La création d’une société semi-publique envisagée en France pour servir le pavillon français reste paralysée par le risque de syndrome Bob Denard, livrant à eux-mêmes les mercenaires en fin de contrat. D’autant que le recours à ces gardes armés lève quelques réticences et interrogations. Les capitaines de navire craignent les conflits de commandement. Les autorités des États s’inquiètent de la circulation d’armes de guerre hors du contrôle des forces militaires. Les armureries flottantes, hors des eaux territoriales, alimentant les équipes embarquées, ne les rassurent pas. Des soupçons de vente d’armes ont amené les Nigérians à saisir le navire russe Myre-Seadiver et ses quinze marins libérés sous caution, en mars, après cinq mois de détention. Opéré par une société sri lankaise, le Sinbad, 50 m de long lui aussi, servant d’arsenal aux gardes armés privés, a été saisi en octobre aux Émirats arabes unis.

Bavure fatale

Tensions diplomatiques aussi entre l’Erythrée et le Royaume-Uni, et cinq mois de détention pour l’équipe qui a transformé un îlot en mer Rouge en base paramilitaire et dépôts d’armes. Sans autorisation de l’Erythrée, qui l’a vécu comme une atteinte à sa souveraineté. Idem pour les deux marins italiens, militaires cette fois, embarqués sur le super tanker italien Enrica-Lexie, accusés du meurtre, le 12 février 2012, de deux pêcheurs. Sans précédent judiciaire, c’est le premier cas de bavure fatale de militaires embarqués sur des navires marchands, le cas n’est toujours pas jugé après des mois de tensions diplomatiques. Le gouvernement italien veut un jugement en Italie, « les faits ayant eu lieu dans les eaux internationales, sur un navire battant pavillon italien ». Les Indiens maintiennent que les pêcheurs ont été tués dans leurs eaux territoriales.
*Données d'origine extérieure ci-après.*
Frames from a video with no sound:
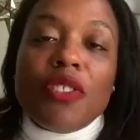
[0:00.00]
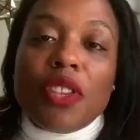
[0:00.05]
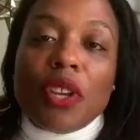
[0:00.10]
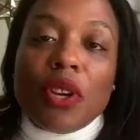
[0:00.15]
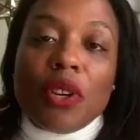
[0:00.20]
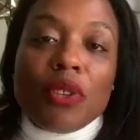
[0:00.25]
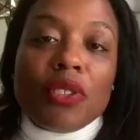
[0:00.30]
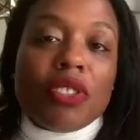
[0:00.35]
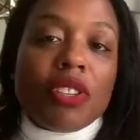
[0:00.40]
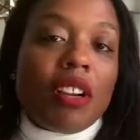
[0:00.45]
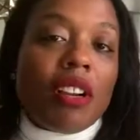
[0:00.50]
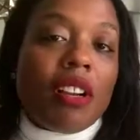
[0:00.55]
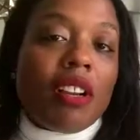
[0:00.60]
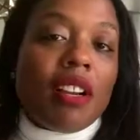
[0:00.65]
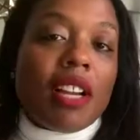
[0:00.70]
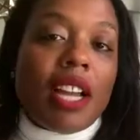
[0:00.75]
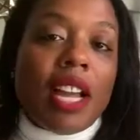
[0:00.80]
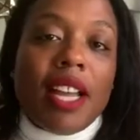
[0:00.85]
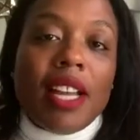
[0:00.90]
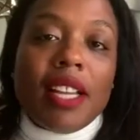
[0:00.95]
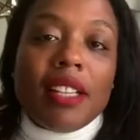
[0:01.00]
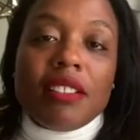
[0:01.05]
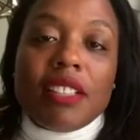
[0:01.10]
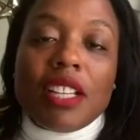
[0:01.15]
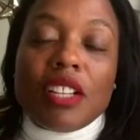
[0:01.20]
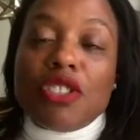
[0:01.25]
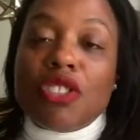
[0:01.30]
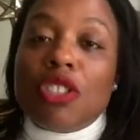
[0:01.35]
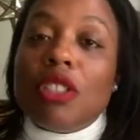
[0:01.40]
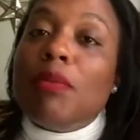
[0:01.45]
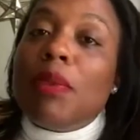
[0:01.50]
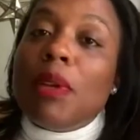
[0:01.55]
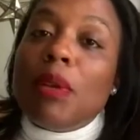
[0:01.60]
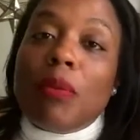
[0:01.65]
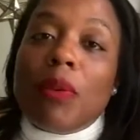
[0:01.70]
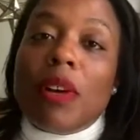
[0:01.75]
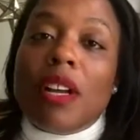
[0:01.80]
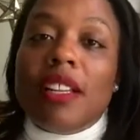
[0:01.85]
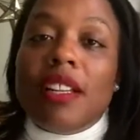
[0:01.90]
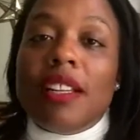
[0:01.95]
Those are there should be
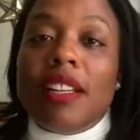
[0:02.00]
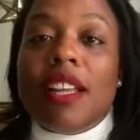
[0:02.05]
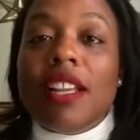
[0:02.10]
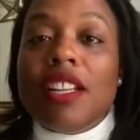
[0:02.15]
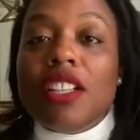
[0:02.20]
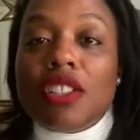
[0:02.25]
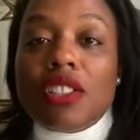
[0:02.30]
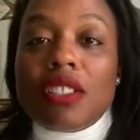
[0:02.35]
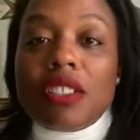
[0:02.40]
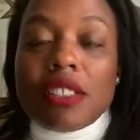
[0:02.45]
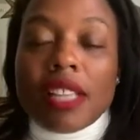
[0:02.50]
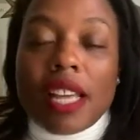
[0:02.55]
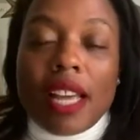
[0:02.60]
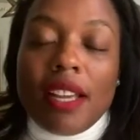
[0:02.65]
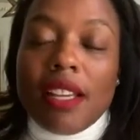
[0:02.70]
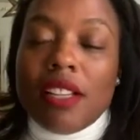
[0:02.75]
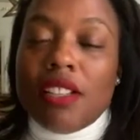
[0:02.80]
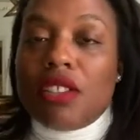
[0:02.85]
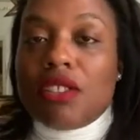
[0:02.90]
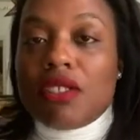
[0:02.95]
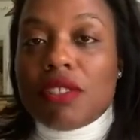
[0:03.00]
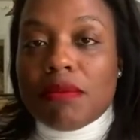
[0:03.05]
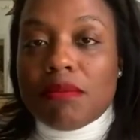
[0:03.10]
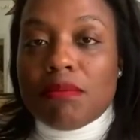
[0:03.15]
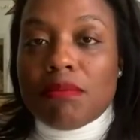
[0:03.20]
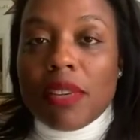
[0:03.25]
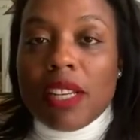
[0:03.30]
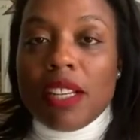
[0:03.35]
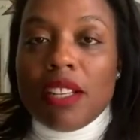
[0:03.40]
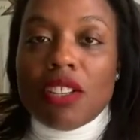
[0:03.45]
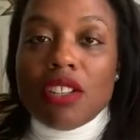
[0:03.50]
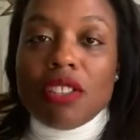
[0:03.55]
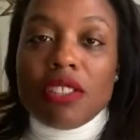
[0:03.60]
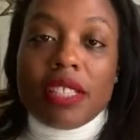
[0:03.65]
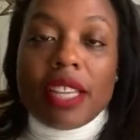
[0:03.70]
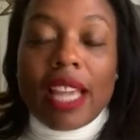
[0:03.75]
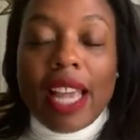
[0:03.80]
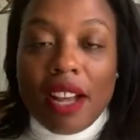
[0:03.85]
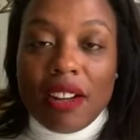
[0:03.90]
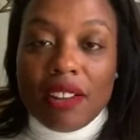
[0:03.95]
one in your
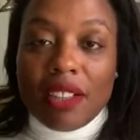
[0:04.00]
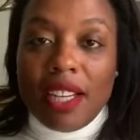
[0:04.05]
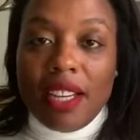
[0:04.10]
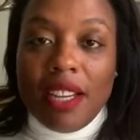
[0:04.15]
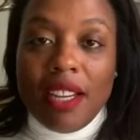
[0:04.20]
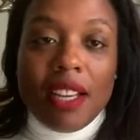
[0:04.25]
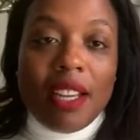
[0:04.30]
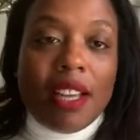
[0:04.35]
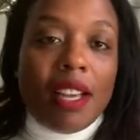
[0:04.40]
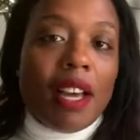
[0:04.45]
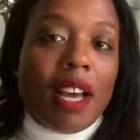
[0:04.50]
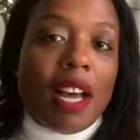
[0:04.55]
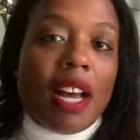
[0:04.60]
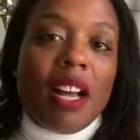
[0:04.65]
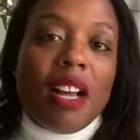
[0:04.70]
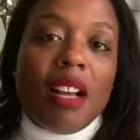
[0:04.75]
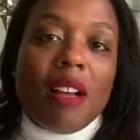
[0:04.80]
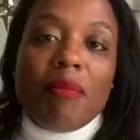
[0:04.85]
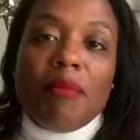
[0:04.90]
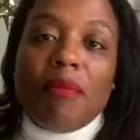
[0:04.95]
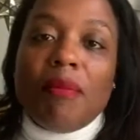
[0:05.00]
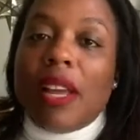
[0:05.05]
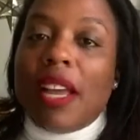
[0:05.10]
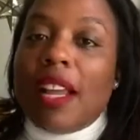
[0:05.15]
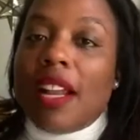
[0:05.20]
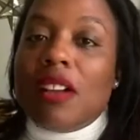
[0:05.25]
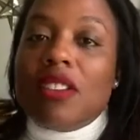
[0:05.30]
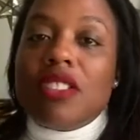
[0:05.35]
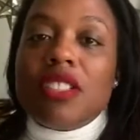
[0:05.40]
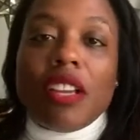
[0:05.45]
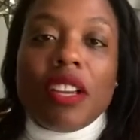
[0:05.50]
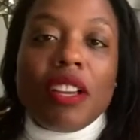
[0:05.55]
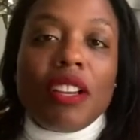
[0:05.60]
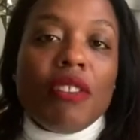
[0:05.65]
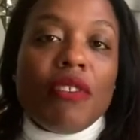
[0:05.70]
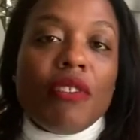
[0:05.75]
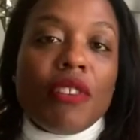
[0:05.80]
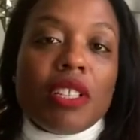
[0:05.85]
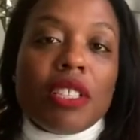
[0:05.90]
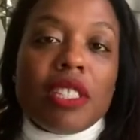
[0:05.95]
county. And I'll tell
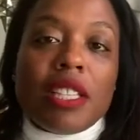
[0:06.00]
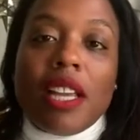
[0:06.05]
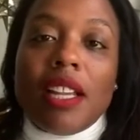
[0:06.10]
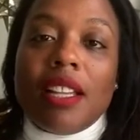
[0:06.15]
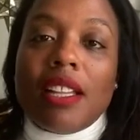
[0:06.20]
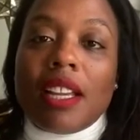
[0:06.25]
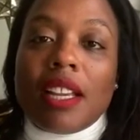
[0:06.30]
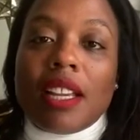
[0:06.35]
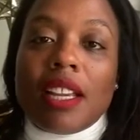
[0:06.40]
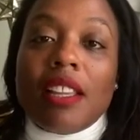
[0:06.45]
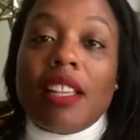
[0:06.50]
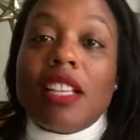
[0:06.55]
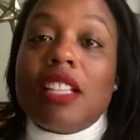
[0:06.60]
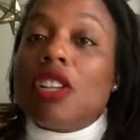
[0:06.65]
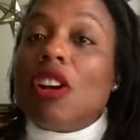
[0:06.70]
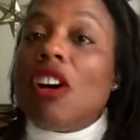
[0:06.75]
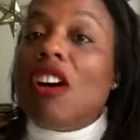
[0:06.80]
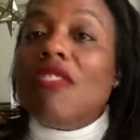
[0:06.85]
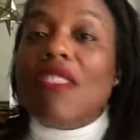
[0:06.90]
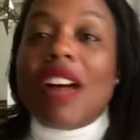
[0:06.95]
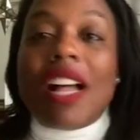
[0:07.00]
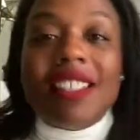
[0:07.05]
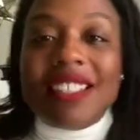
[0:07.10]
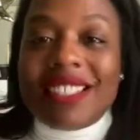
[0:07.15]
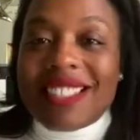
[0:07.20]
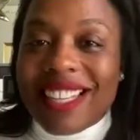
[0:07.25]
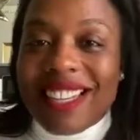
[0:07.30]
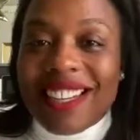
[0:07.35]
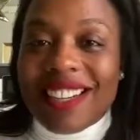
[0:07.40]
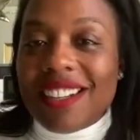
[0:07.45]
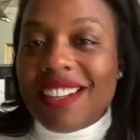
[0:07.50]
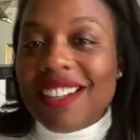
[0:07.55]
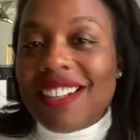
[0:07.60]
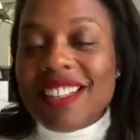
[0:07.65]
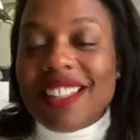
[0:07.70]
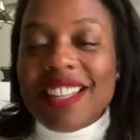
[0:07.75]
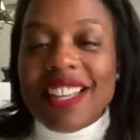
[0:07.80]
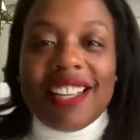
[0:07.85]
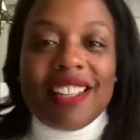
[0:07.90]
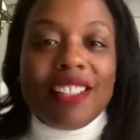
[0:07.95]
you firsthand, like, it's all volunteer,
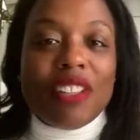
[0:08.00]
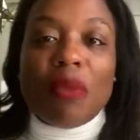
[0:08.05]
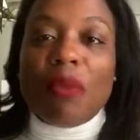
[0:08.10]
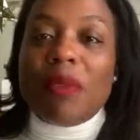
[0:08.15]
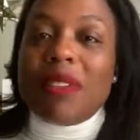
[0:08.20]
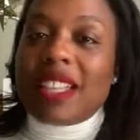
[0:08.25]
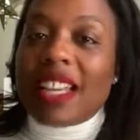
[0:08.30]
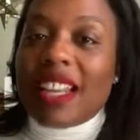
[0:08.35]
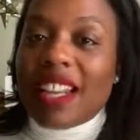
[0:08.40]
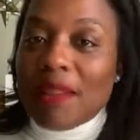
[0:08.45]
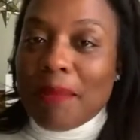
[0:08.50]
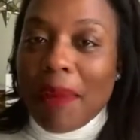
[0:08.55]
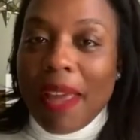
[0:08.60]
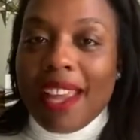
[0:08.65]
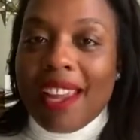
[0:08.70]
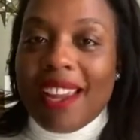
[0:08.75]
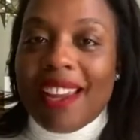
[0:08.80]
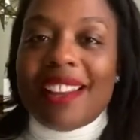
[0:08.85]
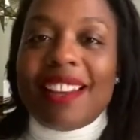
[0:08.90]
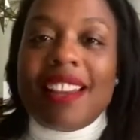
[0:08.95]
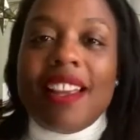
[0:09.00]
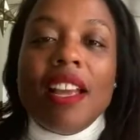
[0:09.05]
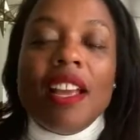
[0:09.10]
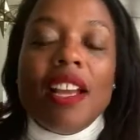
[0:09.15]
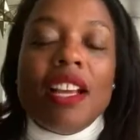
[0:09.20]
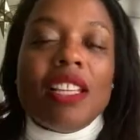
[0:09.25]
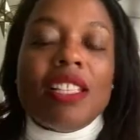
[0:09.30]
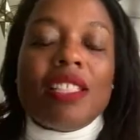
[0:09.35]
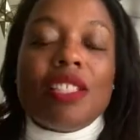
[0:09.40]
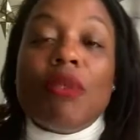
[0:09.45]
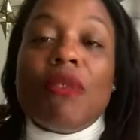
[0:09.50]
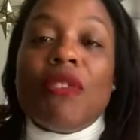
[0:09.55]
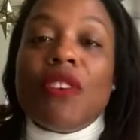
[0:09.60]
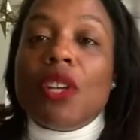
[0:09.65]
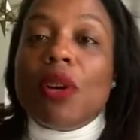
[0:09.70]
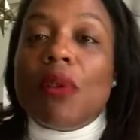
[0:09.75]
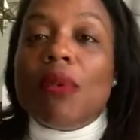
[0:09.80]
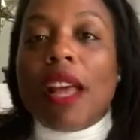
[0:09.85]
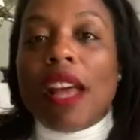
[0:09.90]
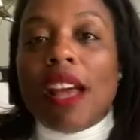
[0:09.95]
like, no one's getting paid. So if you
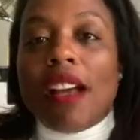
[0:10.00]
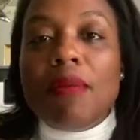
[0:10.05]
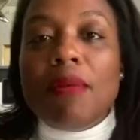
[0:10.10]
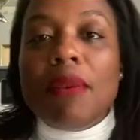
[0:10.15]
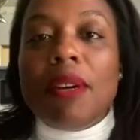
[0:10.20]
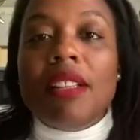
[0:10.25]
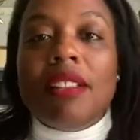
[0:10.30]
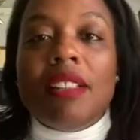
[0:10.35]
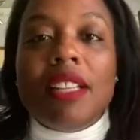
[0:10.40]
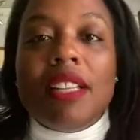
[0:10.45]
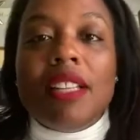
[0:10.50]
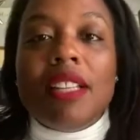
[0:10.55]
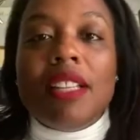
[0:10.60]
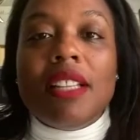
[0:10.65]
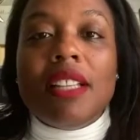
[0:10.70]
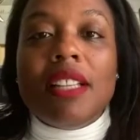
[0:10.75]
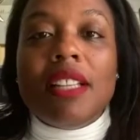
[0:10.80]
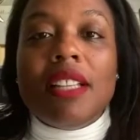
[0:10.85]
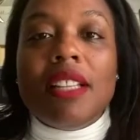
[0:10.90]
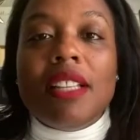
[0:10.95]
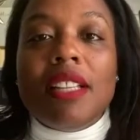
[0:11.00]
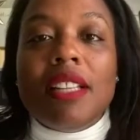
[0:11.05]
don't have one, then that means that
Devant les restrictions des budgets militaires, français y compris, les gardes armés privés sont revendiqués notamment pour Armateurs de France. Son délégué général, Éric Banel, rappelle que les ministres des Transports et de la Mer « ont récemment pris position pour qu’une loi intervienne rapidement. Le texte doit être bouclé fin août, soumis au parlement à l’automne, en espérant l’adoption début 2014. Le Cnaps (Conseil national des activités privées de sécurité) dispenserait agrément et formation, dans l’esprit de ce qui se fait pour les convoyeurs de fonds, à terre ».
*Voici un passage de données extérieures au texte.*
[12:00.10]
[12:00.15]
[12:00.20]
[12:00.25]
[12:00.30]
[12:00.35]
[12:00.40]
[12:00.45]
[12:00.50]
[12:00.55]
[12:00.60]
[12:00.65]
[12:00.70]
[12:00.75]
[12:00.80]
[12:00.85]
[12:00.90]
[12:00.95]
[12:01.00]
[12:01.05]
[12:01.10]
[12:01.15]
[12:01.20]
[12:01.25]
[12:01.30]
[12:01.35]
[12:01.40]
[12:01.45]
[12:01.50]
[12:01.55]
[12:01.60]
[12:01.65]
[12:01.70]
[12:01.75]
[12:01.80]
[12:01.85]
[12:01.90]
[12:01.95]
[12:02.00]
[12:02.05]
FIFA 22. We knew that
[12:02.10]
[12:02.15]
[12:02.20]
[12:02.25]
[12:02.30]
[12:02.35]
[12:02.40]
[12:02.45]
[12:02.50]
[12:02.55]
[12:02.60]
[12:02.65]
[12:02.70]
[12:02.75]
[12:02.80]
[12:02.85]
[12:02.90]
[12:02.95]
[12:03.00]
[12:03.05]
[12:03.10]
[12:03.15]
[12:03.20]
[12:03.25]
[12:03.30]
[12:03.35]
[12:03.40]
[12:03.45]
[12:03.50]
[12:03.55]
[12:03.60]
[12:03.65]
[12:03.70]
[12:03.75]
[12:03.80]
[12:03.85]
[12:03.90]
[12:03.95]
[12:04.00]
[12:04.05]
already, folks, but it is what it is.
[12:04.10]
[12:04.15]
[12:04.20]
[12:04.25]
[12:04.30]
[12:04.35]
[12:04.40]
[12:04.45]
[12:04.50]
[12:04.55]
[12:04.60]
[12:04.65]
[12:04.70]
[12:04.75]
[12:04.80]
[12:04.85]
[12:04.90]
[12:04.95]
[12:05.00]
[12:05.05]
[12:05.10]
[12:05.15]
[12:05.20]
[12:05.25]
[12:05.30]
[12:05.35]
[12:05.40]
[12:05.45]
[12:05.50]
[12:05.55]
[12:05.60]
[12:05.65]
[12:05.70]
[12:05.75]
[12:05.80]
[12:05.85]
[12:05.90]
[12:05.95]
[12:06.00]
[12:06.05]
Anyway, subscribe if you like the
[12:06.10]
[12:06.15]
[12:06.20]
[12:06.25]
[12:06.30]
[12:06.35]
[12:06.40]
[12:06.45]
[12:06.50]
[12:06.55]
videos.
En février 2012, le rapport des députés Christian Ménard et Jean-Claude Viollet a alerté: « Les armateurs risquent de se tourner vers l’offre britannique, faute d’un cadre juridique permettant aux Français de concourir. Cela pourrait même accentuer le phénomène de dépavillonnement. » En mai, Mærsk a banni les navires français de certains trafics, notamment pétrolier, dans la zone somalienne. Il y aurait comme une urgence de compétitivité.